- **Directions for this task**
Each of the entries beneath this task should be written out exactly.

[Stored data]
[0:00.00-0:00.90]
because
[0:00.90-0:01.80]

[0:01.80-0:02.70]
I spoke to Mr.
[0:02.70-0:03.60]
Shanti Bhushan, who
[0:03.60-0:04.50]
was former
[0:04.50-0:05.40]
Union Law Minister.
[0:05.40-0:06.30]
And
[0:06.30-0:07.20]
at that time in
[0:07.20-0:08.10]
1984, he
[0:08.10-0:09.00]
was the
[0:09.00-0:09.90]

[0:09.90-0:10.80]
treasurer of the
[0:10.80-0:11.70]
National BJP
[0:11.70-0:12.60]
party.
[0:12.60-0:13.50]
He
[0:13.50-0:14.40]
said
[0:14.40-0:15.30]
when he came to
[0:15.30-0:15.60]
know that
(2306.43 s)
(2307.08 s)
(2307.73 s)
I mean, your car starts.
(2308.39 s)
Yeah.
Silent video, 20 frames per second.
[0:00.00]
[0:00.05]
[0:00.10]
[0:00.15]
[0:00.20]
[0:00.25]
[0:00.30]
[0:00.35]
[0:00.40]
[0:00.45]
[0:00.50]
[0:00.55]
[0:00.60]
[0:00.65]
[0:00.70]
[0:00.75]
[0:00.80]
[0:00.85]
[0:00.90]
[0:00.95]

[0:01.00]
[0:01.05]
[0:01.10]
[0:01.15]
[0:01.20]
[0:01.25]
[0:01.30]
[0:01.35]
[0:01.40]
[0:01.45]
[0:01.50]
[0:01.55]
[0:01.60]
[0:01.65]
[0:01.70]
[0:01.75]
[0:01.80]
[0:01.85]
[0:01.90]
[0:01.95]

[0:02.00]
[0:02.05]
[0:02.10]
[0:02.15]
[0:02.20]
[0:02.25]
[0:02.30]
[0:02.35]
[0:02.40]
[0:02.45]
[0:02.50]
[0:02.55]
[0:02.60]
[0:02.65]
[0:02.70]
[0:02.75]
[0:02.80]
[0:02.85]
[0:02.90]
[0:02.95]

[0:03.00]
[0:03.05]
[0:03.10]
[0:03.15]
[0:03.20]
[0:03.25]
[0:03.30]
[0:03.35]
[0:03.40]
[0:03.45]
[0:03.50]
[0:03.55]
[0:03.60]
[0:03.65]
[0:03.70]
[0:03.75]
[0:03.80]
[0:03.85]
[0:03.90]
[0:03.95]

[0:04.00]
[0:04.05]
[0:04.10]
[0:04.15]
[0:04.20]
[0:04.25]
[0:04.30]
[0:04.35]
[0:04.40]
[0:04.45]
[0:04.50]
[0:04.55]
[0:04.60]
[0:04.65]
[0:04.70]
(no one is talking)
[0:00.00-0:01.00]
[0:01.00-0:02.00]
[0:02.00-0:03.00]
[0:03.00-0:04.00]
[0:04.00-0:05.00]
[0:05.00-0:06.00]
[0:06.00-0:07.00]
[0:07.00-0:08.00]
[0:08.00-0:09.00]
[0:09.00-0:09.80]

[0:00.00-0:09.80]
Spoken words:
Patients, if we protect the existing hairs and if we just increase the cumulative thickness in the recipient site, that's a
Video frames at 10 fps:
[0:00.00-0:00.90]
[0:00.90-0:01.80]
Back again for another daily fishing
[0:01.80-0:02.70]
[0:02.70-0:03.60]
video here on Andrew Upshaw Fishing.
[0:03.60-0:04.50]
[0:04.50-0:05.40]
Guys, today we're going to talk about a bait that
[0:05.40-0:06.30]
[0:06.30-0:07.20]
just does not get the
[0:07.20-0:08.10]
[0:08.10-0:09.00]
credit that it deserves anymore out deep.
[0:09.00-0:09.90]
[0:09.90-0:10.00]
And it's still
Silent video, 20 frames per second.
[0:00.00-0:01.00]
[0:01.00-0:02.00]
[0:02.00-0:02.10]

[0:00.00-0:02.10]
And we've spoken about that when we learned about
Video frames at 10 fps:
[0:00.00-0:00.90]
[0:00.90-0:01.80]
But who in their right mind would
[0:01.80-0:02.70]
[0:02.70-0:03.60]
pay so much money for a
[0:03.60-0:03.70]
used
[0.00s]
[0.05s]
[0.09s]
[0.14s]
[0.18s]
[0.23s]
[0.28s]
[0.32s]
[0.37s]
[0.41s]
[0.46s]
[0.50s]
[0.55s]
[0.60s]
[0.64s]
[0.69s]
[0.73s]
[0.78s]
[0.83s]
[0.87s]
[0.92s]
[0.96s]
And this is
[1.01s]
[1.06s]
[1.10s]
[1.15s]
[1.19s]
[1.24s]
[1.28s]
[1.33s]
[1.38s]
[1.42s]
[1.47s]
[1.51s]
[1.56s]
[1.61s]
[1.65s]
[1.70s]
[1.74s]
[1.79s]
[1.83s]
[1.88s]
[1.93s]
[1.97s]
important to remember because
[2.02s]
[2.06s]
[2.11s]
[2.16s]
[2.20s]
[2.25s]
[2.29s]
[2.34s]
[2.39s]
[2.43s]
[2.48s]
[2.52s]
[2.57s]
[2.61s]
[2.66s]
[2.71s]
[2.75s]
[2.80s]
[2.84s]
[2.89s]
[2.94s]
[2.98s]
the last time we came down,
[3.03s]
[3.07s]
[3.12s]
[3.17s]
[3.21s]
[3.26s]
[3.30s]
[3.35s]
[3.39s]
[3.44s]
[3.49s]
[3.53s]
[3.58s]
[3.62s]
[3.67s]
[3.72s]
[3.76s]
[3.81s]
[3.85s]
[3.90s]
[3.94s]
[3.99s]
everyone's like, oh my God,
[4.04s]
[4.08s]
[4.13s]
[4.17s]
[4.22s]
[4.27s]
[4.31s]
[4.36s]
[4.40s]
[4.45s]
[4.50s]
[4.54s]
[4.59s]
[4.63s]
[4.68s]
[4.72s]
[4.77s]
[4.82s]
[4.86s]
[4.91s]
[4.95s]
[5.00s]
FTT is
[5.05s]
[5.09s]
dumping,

- **Response to this exercise**
[0:00.00-0:00.90]
because
[0:00.90-0:01.80]

[0:01.80-0:02.70]
I spoke to Mr.
[0:02.70-0:03.60]
Shanti Bhushan, who
[0:03.60-0:04.50]
was former
[0:04.50-0:05.40]
Union Law Minister.
[0:05.40-0:06.30]
And
[0:06.30-0:07.20]
at that time in
[0:07.20-0:08.10]
1984, he
[0:08.10-0:09.00]
was the
[0:09.00-0:09.90]

[0:09.90-0:10.80]
treasurer of the
[0:10.80-0:11.70]
National BJP
[0:11.70-0:12.60]
party.
[0:12.60-0:13.50]
He
[0:13.50-0:14.40]
said
[0:14.40-0:15.30]
when he came to
[0:15.30-0:15.60]
know that
(2306.43 s)
(2307.08 s)
(2307.73 s)
I mean, your car starts.
(2308.39 s)
Yeah.
Silent video, 20 frames per second.
[0:00.00]
[0:00.05]
[0:00.10]
[0:00.15]
[0:00.20]
[0:00.25]
[0:00.30]
[0:00.35]
[0:00.40]
[0:00.45]
[0:00.50]
[0:00.55]
[0:00.60]
[0:00.65]
[0:00.70]
[0:00.75]
[0:00.80]
[0:00.85]
[0:00.90]
[0:00.95]

[0:01.00]
[0:01.05]
[0:01.10]
[0:01.15]
[0:01.20]
[0:01.25]
[0:01.30]
[0:01.35]
[0:01.40]
[0:01.45]
[0:01.50]
[0:01.55]
[0:01.60]
[0:01.65]
[0:01.70]
[0:01.75]
[0:01.80]
[0:01.85]
[0:01.90]
[0:01.95]

[0:02.00]
[0:02.05]
[0:02.10]
[0:02.15]
[0:02.20]
[0:02.25]
[0:02.30]
[0:02.35]
[0:02.40]
[0:02.45]
[0:02.50]
[0:02.55]
[0:02.60]
[0:02.65]
[0:02.70]
[0:02.75]
[0:02.80]
[0:02.85]
[0:02.90]
[0:02.95]

[0:03.00]
[0:03.05]
[0:03.10]
[0:03.15]
[0:03.20]
[0:03.25]
[0:03.30]
[0:03.35]
[0:03.40]
[0:03.45]
[0:03.50]
[0:03.55]
[0:03.60]
[0:03.65]
[0:03.70]
[0:03.75]
[0:03.80]
[0:03.85]
[0:03.90]
[0:03.95]

[0:04.00]
[0:04.05]
[0:04.10]
[0:04.15]
[0:04.20]
[0:04.25]
[0:04.30]
[0:04.35]
[0:04.40]
[0:04.45]
[0:04.50]
[0:04.55]
[0:04.60]
[0:04.65]
[0:04.70]
(no one is talking)
[0:00.00-0:01.00]
[0:01.00-0:02.00]
[0:02.00-0:03.00]
[0:03.00-0:04.00]
[0:04.00-0:05.00]
[0:05.00-0:06.00]
[0:06.00-0:07.00]
[0:07.00-0:08.00]
[0:08.00-0:09.00]
[0:09.00-0:09.80]

[0:00.00-0:09.80]
Spoken words:
Patients, if we protect the existing hairs and if we just increase the cumulative thickness in the recipient site, that's a
Video frames at 10 fps:
[0:00.00-0:00.90]
[0:00.90-0:01.80]
Back again for another daily fishing
[0:01.80-0:02.70]
[0:02.70-0:03.60]
video here on Andrew Upshaw Fishing.
[0:03.60-0:04.50]
[0:04.50-0:05.40]
Guys, today we're going to talk about a bait that
[0:05.40-0:06.30]
[0:06.30-0:07.20]
just does not get the
[0:07.20-0:08.10]
[0:08.10-0:09.00]
credit that it deserves anymore out deep.
[0:09.00-0:09.90]
[0:09.90-0:10.00]
And it's still
Silent video, 20 frames per second.
[0:00.00-0:01.00]
[0:01.00-0:02.00]
[0:02.00-0:02.10]

[0:00.00-0:02.10]
And we've spoken about that when we learned about
Video frames at 10 fps:
[0:00.00-0:00.90]
[0:00.90-0:01.80]
But who in their right mind would
[0:01.80-0:02.70]
[0:02.70-0:03.60]
pay so much money for a
[0:03.60-0:03.70]
used
[0.00s]
[0.05s]
[0.09s]
[0.14s]
[0.18s]
[0.23s]
[0.28s]
[0.32s]
[0.37s]
[0.41s]
[0.46s]
[0.50s]
[0.55s]
[0.60s]
[0.64s]
[0.69s]
[0.73s]
[0.78s]
[0.83s]
[0.87s]
[0.92s]
[0.96s]
And this is
[1.01s]
[1.06s]
[1.10s]
[1.15s]
[1.19s]
[1.24s]
[1.28s]
[1.33s]
[1.38s]
[1.42s]
[1.47s]
[1.51s]
[1.56s]
[1.61s]
[1.65s]
[1.70s]
[1.74s]
[1.79s]
[1.83s]
[1.88s]
[1.93s]
[1.97s]
important to remember because
[2.02s]
[2.06s]
[2.11s]
[2.16s]
[2.20s]
[2.25s]
[2.29s]
[2.34s]
[2.39s]
[2.43s]
[2.48s]
[2.52s]
[2.57s]
[2.61s]
[2.66s]
[2.71s]
[2.75s]
[2.80s]
[2.84s]
[2.89s]
[2.94s]
[2.98s]
the last time we came down,
[3.03s]
[3.07s]
[3.12s]
[3.17s]
[3.21s]
[3.26s]
[3.30s]
[3.35s]
[3.39s]
[3.44s]
[3.49s]
[3.53s]
[3.58s]
[3.62s]
[3.67s]
[3.72s]
[3.76s]
[3.81s]
[3.85s]
[3.90s]
[3.94s]
[3.99s]
everyone's like, oh my God,
[4.04s]
[4.08s]
[4.13s]
[4.17s]
[4.22s]
[4.27s]
[4.31s]
[4.36s]
[4.40s]
[4.45s]
[4.50s]
[4.54s]
[4.59s]
[4.63s]
[4.68s]
[4.72s]
[4.77s]
[4.82s]
[4.86s]
[4.91s]
[4.95s]
[5.00s]
FTT is
[5.05s]
[5.09s]
dumping,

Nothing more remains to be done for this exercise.